The CoEDL corpus platform
author: Tom Honeyman date: 2017-10-05
tags: - ANNIS - corpora - transcripts
CoEDL has a “proof-of-concept” corpus platform, currently restricted to corpus contributors. This is a project aimed at making textual materials more readily available to researchers.
This is a basic guide to the platform.
CoEDL corpus platform
The preliminary corpus platform is available, but currently limited to those with a password.
ANNIS is an open source corpus platform. A generic user guide is available, while this is a simple guide to just the features available within the CoEDL version.
Entering the corpus platform
The corpus platform can be accessed at http://go.coedl.net/corpora. Currently access is limited to contributors, via a password. Click on the ‘Login’ button located on the top-right corner of the main page, and then enter your username and password to continue:
password prompt
The main page looks like this:
main annis page
Note the logout button in the top right.
The basic layout
The page is made up of three components: the query panel and corpus list on the left and the results page(s) on the right.
To begin with, the query panel will be empty:
empty query panel
The (sub-)corpus panel will list one or more sub-corpora:
sub-corpus list
The “Visible:” drop down menu filters the sub-corpus list:
visible list
Corpus contributors can browse other corpora (which is encouraged, so you can see what other types of annotations others are contibuting). View all available corpora by choosing “All”:
All sub-corpora
Searching
To search the corpora, select one or more subcorpora in the list. In the example, we are searching in the Gurindji-Kriol corpus:
select a sub-corpus
Searching words/tokens
Every single corpus has a baseline layer called “tok” (for “token”). This is usually a word level representation of the primary text. It is the default layer to search on, and so a basic query can be either a search for a word (in quotes):
search for a word
Or a regular expression between forward slashes (//):
search for a-initial words
More complex searches can be built with the query builder. This is a good way to learn the full syntax of the annis query language (AQL).
Query builder
The easiest way to build a complex search is to use the query builder in the top left. Click on “query builder”:
query builder
After clicking “initialise”, we can begin to construct a query.
Queries can be sequences of one or more “tokens” (i.e., annotations on a specific layer or tier). They can fall under the scope of a “span” (e.g., limited to a specific speaker). Metadata for a file can also be used to constrain the search.
In order to fall under the scope of a span, these spans must first exist in the corpus. Not all corpora have these spans. If you provided segmented text (e.g., utterances) with extra information like speaker turns or translations, then you should have annotations for these categories of information. Spans can be any grouping that interests you.

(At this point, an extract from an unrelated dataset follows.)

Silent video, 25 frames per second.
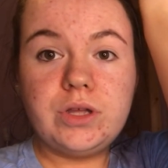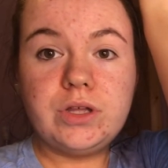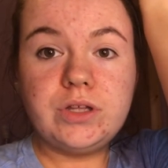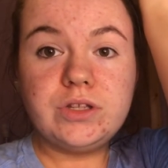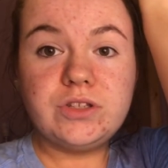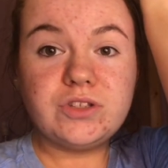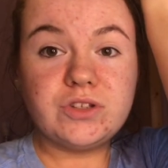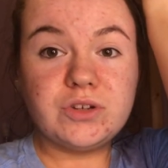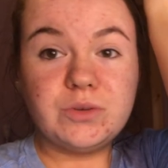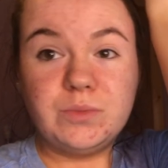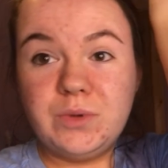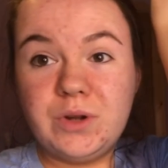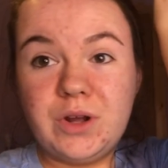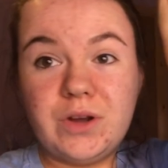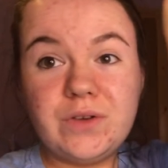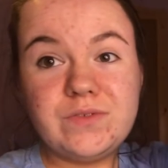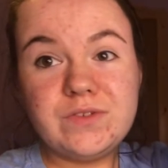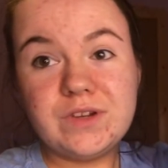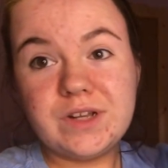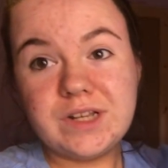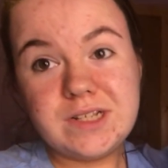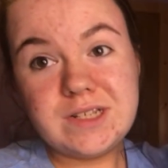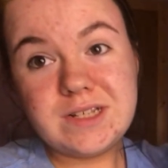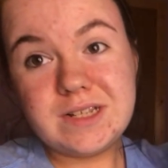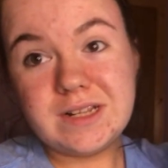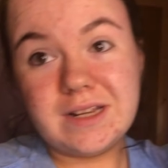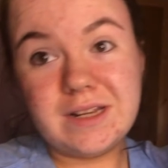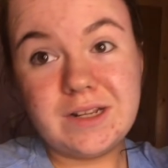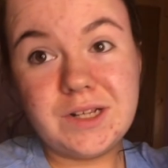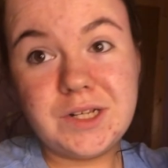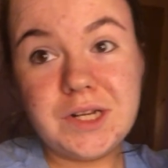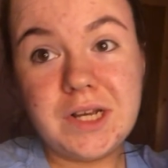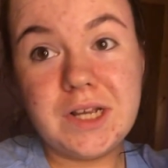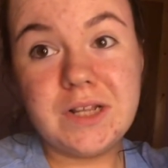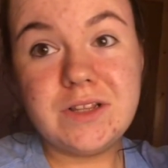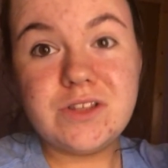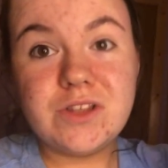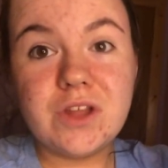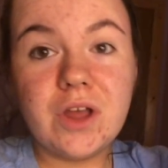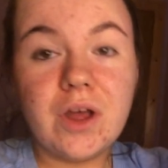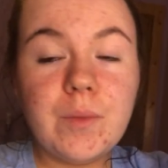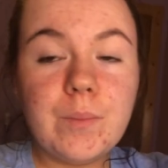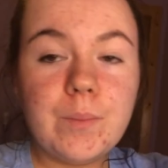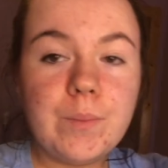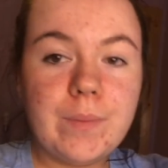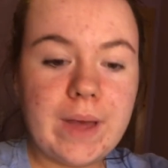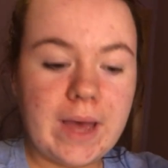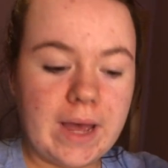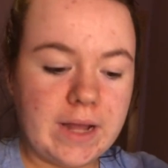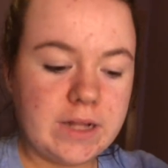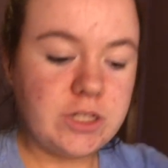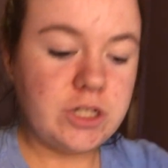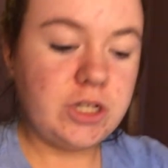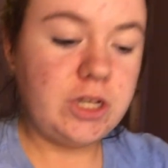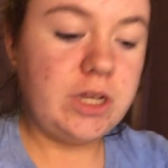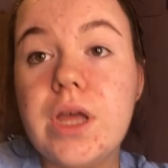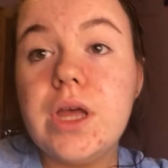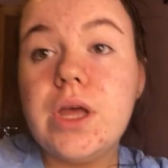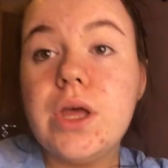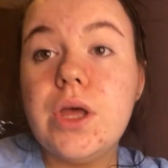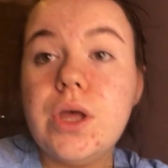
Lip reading: it's coming off nicely. It's not patchy.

For instance, spans of reported speech, of syntactic units, or of any other grouping that may be of interest to you.
Linguistic sequences
Begin by choosing the “word sequences and meta information” search, and then clicking “initialise”. Then add an element/token to a linguistic sequence. First choose which layer you want to match:
choose a layer
If you choose the default “tok” layer, then you type in a word/token that you’d like to match. Regular expressions can be used, but note that the regular expression must match the whole token, not part of the token.

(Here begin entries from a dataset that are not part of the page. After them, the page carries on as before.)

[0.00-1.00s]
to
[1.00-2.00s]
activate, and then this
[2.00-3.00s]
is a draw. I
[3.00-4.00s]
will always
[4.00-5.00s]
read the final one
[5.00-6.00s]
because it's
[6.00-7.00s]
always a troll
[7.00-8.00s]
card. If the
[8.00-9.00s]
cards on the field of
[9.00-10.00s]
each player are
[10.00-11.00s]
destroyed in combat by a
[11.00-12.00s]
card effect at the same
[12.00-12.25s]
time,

For any other layer, a list of possible values will appear.
choose a token
If you want to match more than one form, add a second token to match against:
choose a second token
Here we are matching on the same layer, but it is possible to match adjaceny on a different layer too.

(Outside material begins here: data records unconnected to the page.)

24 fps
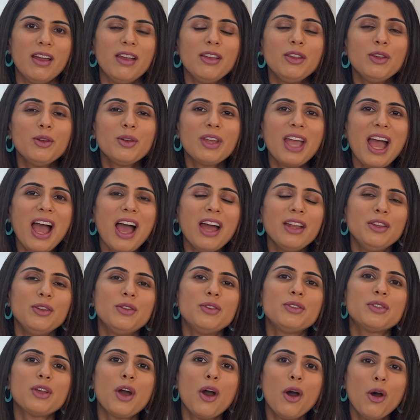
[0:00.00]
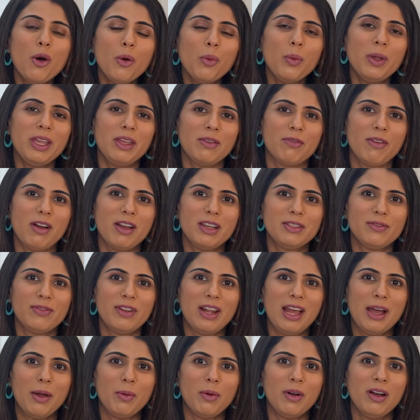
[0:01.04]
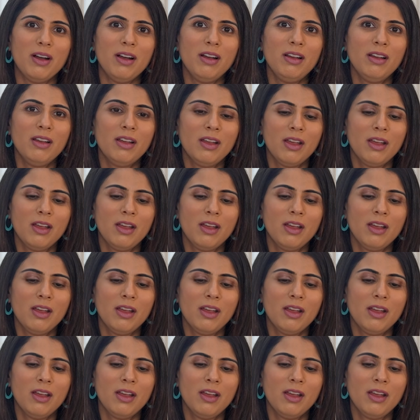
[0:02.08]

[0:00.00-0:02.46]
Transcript: You can use whole wheat rice flour,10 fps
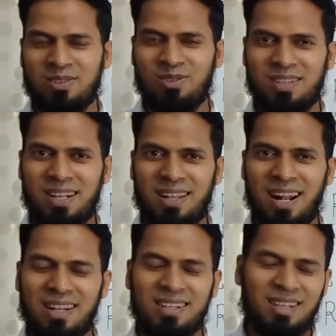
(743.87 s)
So dear
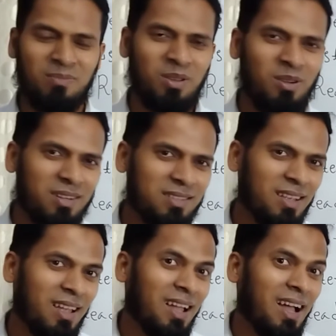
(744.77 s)
learners and viewers,
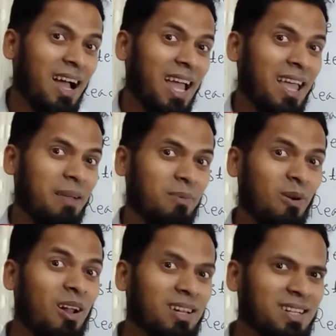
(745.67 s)
I have
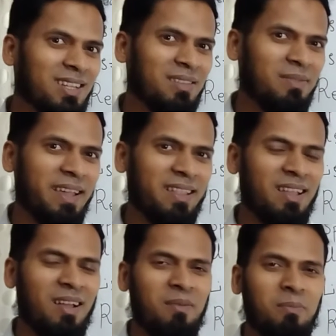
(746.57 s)
already given
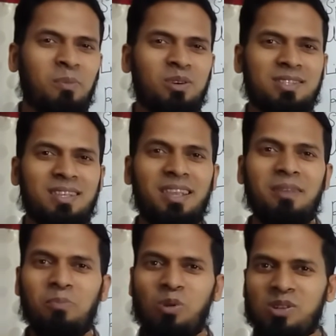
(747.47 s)
most
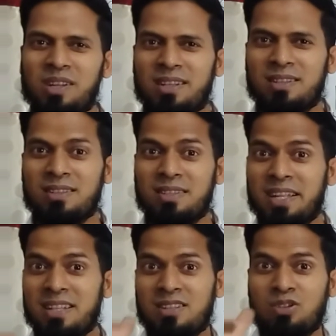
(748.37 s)
important
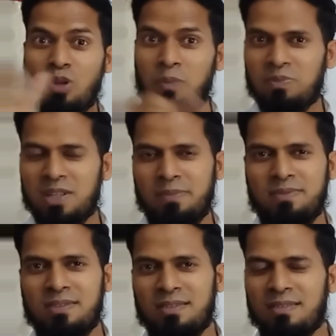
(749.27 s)
10 top
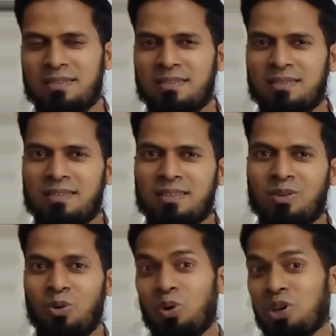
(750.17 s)
tips
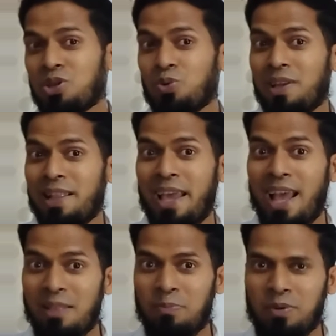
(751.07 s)
which will
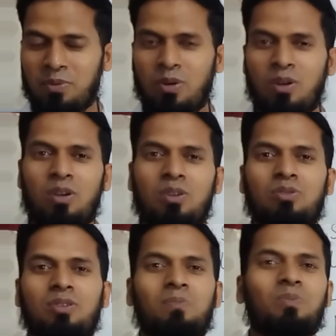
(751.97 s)
help you
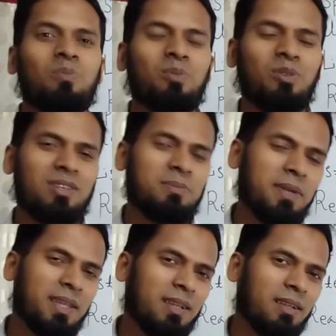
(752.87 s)
to improve your
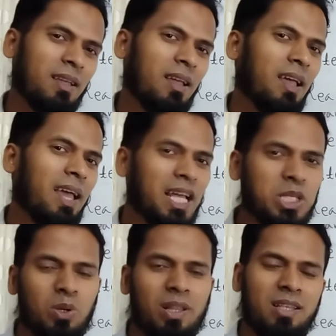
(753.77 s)
speaking
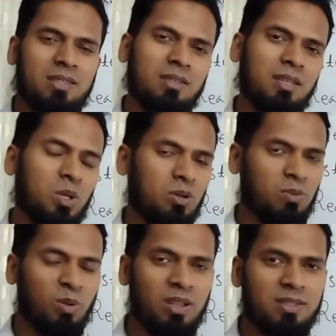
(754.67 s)
as well as your
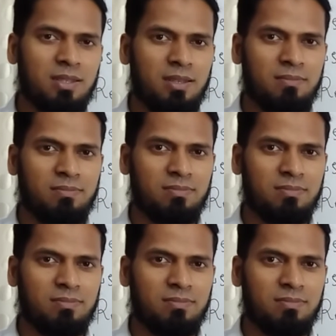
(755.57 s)
fluency.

In between the two, choose the kind of adjacency relationship:
adjacency relationship
Scope
If there are layers defining useful spans which tokens fall under, results can be limited to a specific scope.
First choose the relevant layer:
choose scope
And choose a value:
scope value
Metadata
Results can be limited to specific metadata values. In the same way, add a relevant metadata label, and choose relevant values:
add metadata
Compile the search
Once you are happy with the search criteria, click “Create AQL Query”
build query
The query is translated into a search in the query box. Click search to search for values:
full search
Search Results
Search results are shown in the panel on the right of the page:
query results
Document metadata for the result can be displayed by clicking on the (i):
document metadata
By default, the baseline text is shown. By clicking on “grid”, a layered display of the corpus is shown instead:
grid view
Document browser
A basic document browser is implemented for each of the corpora. At present the display of the text is fairly basic, but will be improved upon soon.
View the document listing for a given corpus by clicking on the documents/files icon next to the sub-corpus name.
document listing
Click on “full text” to view each individual text.
example document